The time of this Palestinian persecution was a period of tetrarchy, that is, the reign of four actual emperors. Therefore, in response to the refusal to make a sacrifice to the gods, the Proconsul ordered Procopius to pour a libation to the “four kings.” In response, the martyr quoted Homer’s Iliad (2.204): “There is no good in multiple powers, let there be one ruler!” The testimony of the holy martyrs of Christ in history followed a certain special plan, which in a remarkable way reproduced the sequence of the ancient Creeds.
Thus, Procopius’ refusal to sacrifice to the Gods was consistent with the Christian monotheistic confession of faith, and, in fact, reproduced the first lines of the Symbol: “I believe in the One God, the Almighty.” The words about the One Sovereign, formally referring to the words of the ancient Greek classic Homer, in fact, meant fidelity to the further words of the Christian confession: “I believe in the One Lord Jesus.” Christians recognized Jesus as Their One Ruler and Master, which extremely irritated the pagans, who considered emperors their lords.
“Having uttered these words, he was beheaded,” is how Eusebius ends his testimony about the martyrdom of Saint Procopius. In the narrative of the feat of the Palestinian martyrs, as we find it in Eusebius, as well as in one of the additional ancient sources, one detail is extremely important. After all, Eusebius calls Procopius “the first martyr,” emphasizing the primacy of this great witness of Christ among the contemporary martyrs among Palestinian Christians. “In Palestine, the first martyr was Procopius,” Eusebius begins his work. For Eusebius, as a historian, sequence and chronology are important. For us, interpreters of the words of ancient authors and the deeds of saints, a theological understanding of each of the few precious words that have reached us is necessary.
According to the Apocalypse, the first martyr was… the Lord Jesus Christ Himself. “Thus says Amen, the faithful and true martyr, the beginning of the creation of God” (Rev. 3:14). In this sense, calling the first martyrs, that is, the first witnesses of the faith who suffered for Christ, Stephen and Thecla, and, very importantly, others, the Ancient Church continued this original biblical analogy. And just as in the first apostolic generation the Lord raised up witnesses of faith similar to Himself, so in every era and in every generation, diocese, region, local church that testified to the faith, there were always those who were the first to suffer for Christ.
The first martyrs are a separate, special, chosen type of holiness. Saint Procopius became such a Palestinian first martyr during the Great Persecution of Diocletian.
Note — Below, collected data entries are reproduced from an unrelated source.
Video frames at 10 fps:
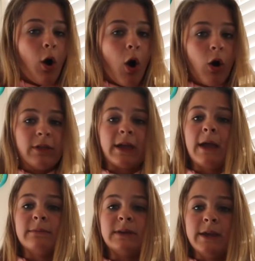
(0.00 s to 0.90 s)
all. Like,
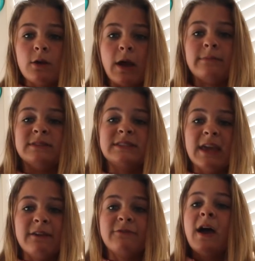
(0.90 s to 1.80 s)
I'm here. I'm
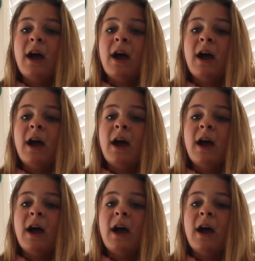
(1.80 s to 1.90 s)
safe.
Originally from Aelia Capitolina, he laid the foundation for the great suffering of Christ’s witnesses: Alphaeus, Zacchaeus, Timothy, Agapius, Thecla, Aphian, Ulphianus, Aedesius, Pamphilus, and many, many others, whose memory is celebrated by the Church together with Procopius and on other days. The memory of the martyrs is thanksgiving to God for their testimony, by the power of whose grace in those days, soon, just twenty years later, under the Emperor Constantine, the Holy City of Jerusalem regained its name.